Nous sommes le 20 février 1943 au matin : Dionisio Pulido laboure son champs près du village de Paricutin, dans l'état du Michoacan, au Mexique.

Sa femme Paula, son fils et un voisin l'aident dans son travail.

Tout à coup, une fissure s'ouvre dans le sol.
Un grondement de tonnerre se fait entendre, les arbres tremblent, la terre bouge.

Des cendres jaillissent de la fissure, laissant échapper une colonne de fumée qui répand une odeur de soufre et brûle les herbes.

Terrorisé, Dionisio Pulido prend la fuite et donne l'alerte à son village. Quelques hommes courageux décident alors d'aller voir le phénomène. Ils aperçoivent à distance la colonne de cendres noires zébrée d'éclairs mais sont rapidement arrêtés par des blocs rougeoyants qui tombent de toutes parts.
Le sol se soulève puis s'affaisse dans un formidable craquement.

Le phénomène prend de l'ampleur, les bombes volcaniques deviennent énormes ; elles sifflent dans l'air, embrasent le ciel et retombent lourdement. Une crise vient de commencer dans les entrailles de la terre mexicaine. Un volcan est en train de naître.

Le lendemain, lorsque Dionisio Pulido revient sur les lieux, un cône de 10 m de haut, crachant des bombes, lapilli et cendres, a remplacé le lopin de terre qu'il cultivait avec patience depuis des années. Et comme si ce malheur ne suffisait pas, vingt mois plus tard sa maison sera engloutie par une coulée de lave du volcan !

La nouvelle de l'éruption s'était répandue comme une traînée de poudre et dès le 22 février un géologue mexicain arrivait au pied du volcan déchaîné qui allait être l'objet d'une longue étude. Mais d'abord, quel nom devait-on donner au nouveau-né de la volcanologie ?

On décida de l'appeler Paricutin, en l'honneur du village le plus proche.

Durant les premiers mois de son existence, le volcan, plein de force et de vigueur, grandit rapidement.
Une semaine après sa naissance, son cône atteignait 140 m de hauteur.


Sans relâche il crachait des milliers de bombes volcaniques en fusion et les projetait jusqu'à 1 000 m de haut. Parfois le flanc du volcan s'ouvrait, des fontaines de lave se déclenchaient et déversaient d'incroyables quantités de matériaux en fusion qui coulaient comme des fleuves de feu le long des vallées.

A la fin de l'année 1943, le volcan atteignait déjà 325 m de hauteur, et un volume considérable de cendres, de bombes, de coulées de lave était sorti des entrailles de la terre.

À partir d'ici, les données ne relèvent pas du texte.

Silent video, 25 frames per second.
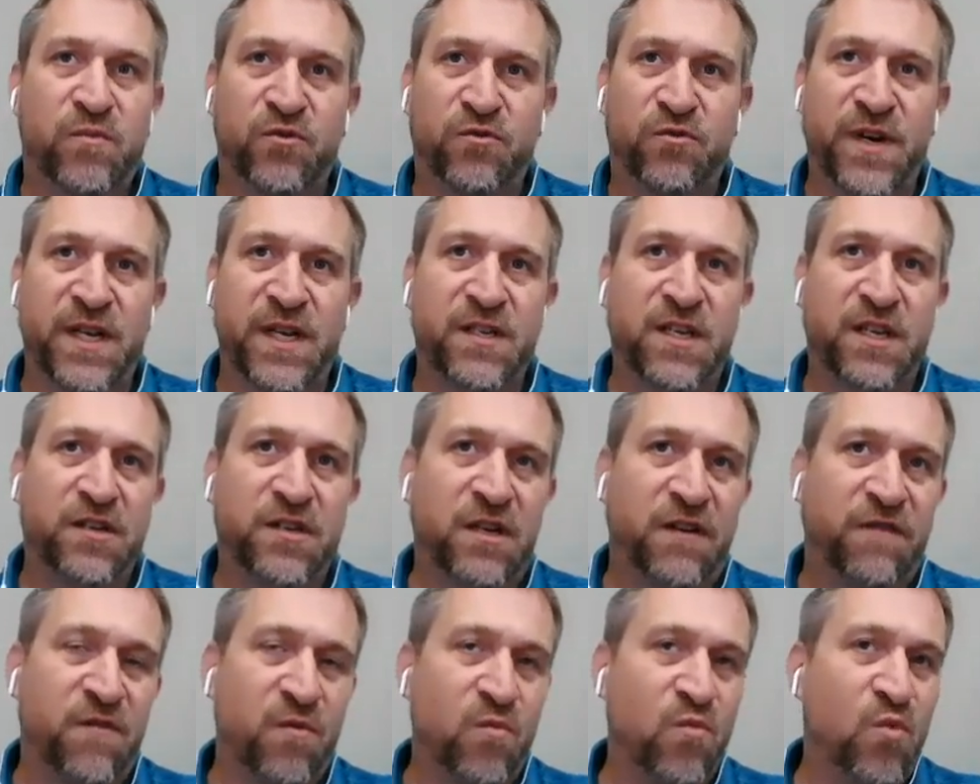
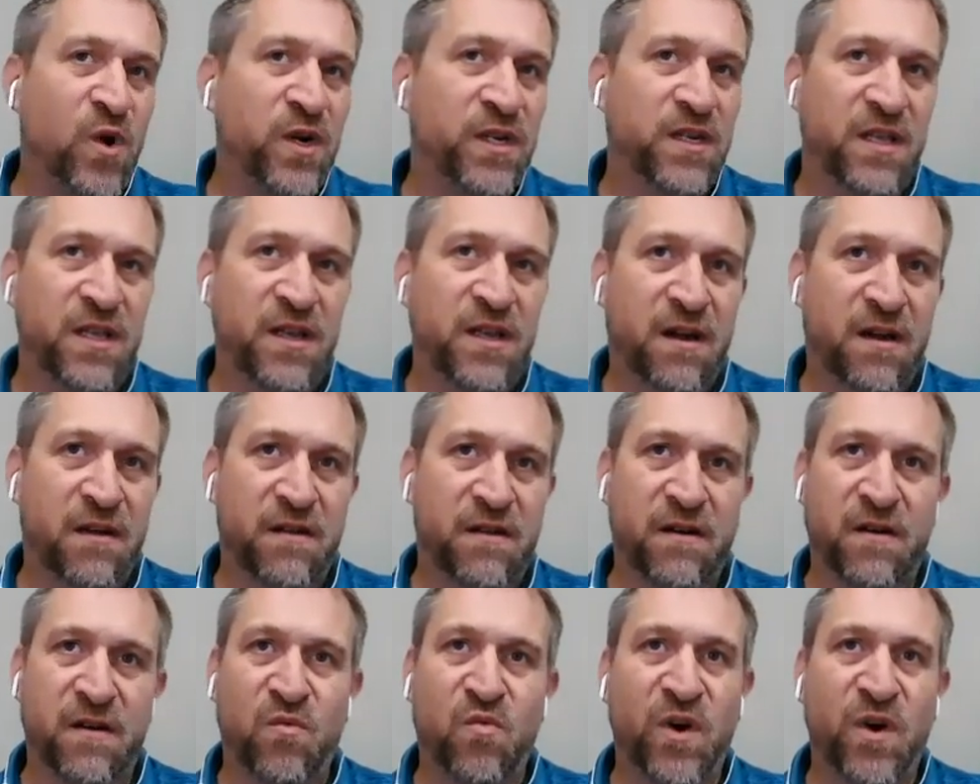transitioning from one to the
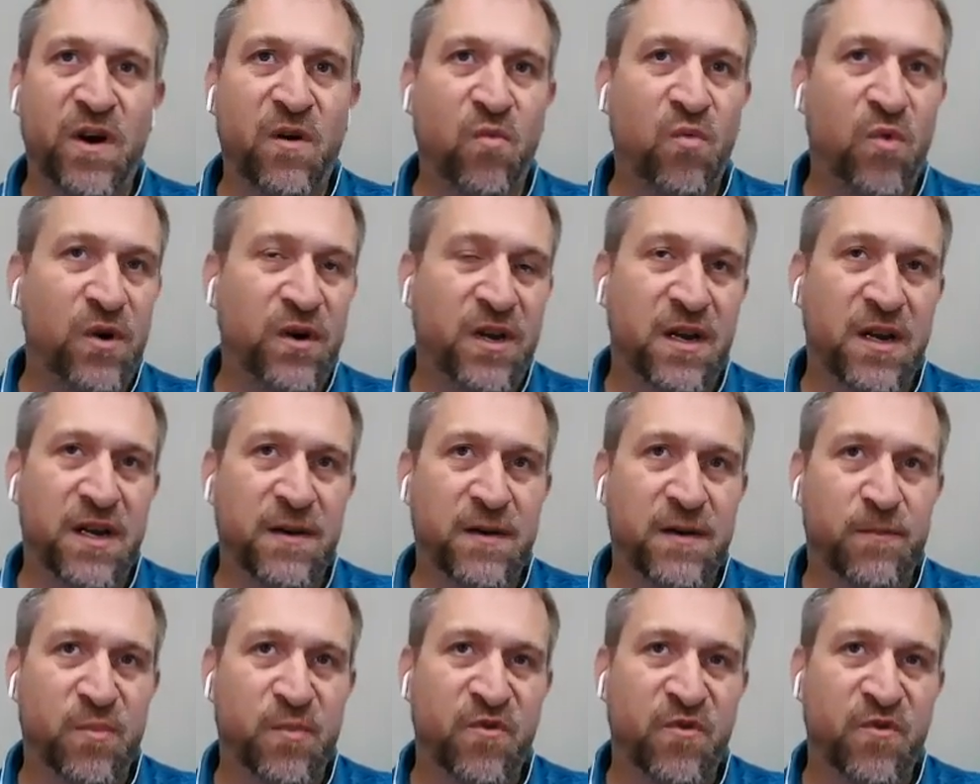other, where one can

En janvier de l'année suivante, une grosse coulée de lave sortit du Paricutin ; en quelques heures elle engloutit la ville de San Juan Parangaricutiro.

Les habitants, impuissants, contemplaient du haut des collines la masse rougeoyante qui venait d'engloutir leurs biens les plus précieux.

Seul le clocher de l'église se dressait encore au-dessus des chaos de lave, comme pour témoigner du martyr de la ville disparue.

Le flot destructeur ne s'arrêta qu'au mois d'août 1944, après avoir parcouru 10 km.

Quelques semaines plus tard, ironie du sort, ce fut au tour de Paricutin lui-même d'être noyé dans une coulée de lave.
L'activité volcanique continua jusqu'en 1952. Le 25 février 1952, le Paricutin s'endormit après neuf ans d'activité intense.

Il se dresse désormais à 410 m de hauteur au-dessus de ce qui avait été le champ de Dionisio Pulido.

La naissance de ce volcan en pleine guerre mondiale fut un évènement considérable pour l'Amérique. Bien sûr, le gouvernement mexicain avait à déplorer la destruction d'une ville et d'un village, mais les répercussions économiques heureuses de l'éruption furent loin d'être négligeables.

Plus d'un million de touristes, venus du monde entier, ont déjà rendu visite au Paricutin pour le plus grand bénéfice des populations locales. Les Mexicains se sont transformés en guides ; des boutiques de souvenirs se sont ouvertes et ont fait la fortune de leurs propriétaires. Bref, le Paricutin a fait gagner des millions de dollars au Mexique.


Aujourd'hui les touristes visitant le Paricutin sont devenus assez rares ; mais chaque année dans la semaine précédant Pâques, une grande fête religieuse est organisée par les habitants de San Juan Nuevo (la ville construite pour les sinistrés à une dizaine de kilomètres au sud-est du Paricutin) qui vont en pèlerinage au volcan.